Alexander Stephen & Sons of Linthouse, Glasgow built California for Henderson Brothers. Photographs of the ship taken in the 1930s show only one funnel, suggesting either a major refit, or that the original fore and aft funnels were dummies. Note the Infobox photograph shows smoke emerging only from the middle funnel.
California carried passengers between Glasgow and New York via Londonderry (Derry) and Boston, and in 1935 she was transferred to Anchor Line (1935) Ltd.
In 1939 she was requisitioned by the Admiralty and converted to an Armed Merchant Cruiser, and from 1942 she was a troopship.

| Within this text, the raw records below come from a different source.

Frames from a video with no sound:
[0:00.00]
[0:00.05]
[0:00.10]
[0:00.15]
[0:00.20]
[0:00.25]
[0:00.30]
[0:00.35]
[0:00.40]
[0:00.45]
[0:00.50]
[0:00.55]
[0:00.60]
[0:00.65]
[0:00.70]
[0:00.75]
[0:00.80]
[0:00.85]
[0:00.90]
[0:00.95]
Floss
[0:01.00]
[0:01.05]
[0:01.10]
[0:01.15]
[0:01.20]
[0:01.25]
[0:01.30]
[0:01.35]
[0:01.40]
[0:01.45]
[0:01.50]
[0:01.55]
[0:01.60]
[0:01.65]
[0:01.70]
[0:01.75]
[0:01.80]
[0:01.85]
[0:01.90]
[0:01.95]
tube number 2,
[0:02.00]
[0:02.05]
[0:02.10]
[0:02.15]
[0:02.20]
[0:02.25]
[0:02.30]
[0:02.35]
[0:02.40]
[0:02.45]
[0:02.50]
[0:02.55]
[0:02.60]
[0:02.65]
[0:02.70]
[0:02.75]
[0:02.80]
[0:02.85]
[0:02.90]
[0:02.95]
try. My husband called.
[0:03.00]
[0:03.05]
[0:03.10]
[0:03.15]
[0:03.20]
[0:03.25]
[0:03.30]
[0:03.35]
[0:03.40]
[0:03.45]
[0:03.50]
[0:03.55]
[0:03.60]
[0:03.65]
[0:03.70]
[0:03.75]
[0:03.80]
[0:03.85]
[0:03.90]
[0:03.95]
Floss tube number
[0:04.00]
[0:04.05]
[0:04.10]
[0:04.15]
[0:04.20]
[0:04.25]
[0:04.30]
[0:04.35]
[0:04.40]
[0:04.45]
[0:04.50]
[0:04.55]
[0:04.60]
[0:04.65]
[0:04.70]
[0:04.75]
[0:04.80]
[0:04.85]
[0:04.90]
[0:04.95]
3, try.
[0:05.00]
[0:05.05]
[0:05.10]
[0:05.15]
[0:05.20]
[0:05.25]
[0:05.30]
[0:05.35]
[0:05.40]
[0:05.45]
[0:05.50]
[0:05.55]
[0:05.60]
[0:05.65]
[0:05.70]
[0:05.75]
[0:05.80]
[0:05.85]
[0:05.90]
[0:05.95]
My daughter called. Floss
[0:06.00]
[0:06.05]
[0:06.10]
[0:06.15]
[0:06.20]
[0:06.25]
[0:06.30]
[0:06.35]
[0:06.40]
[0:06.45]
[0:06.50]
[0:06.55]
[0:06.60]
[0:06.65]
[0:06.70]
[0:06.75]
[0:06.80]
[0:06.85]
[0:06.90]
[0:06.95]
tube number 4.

On 8 July 1943 the small fast Convoy Faith, comprising Port Fairy, the troopships Duchess of York and California, and escorted by the destroyer HMS Douglas and frigate HMS Moyola, sailed Port Glasgow, Scotland, for Freetown, Sierra Leone. On the evening of 10 July the convoy rendezvoused with the Canadian destroyer HMCS Iroquois 500 miles (800 km) WSW of Land's End. On 11 July 1943 when about 300 miles (480 km) west of Vigo, Spain, the convoy was attacked by three Focke-Wulf Fw 200 aircraft of Kampfgeschwader 40 from Merignac near Bordeaux.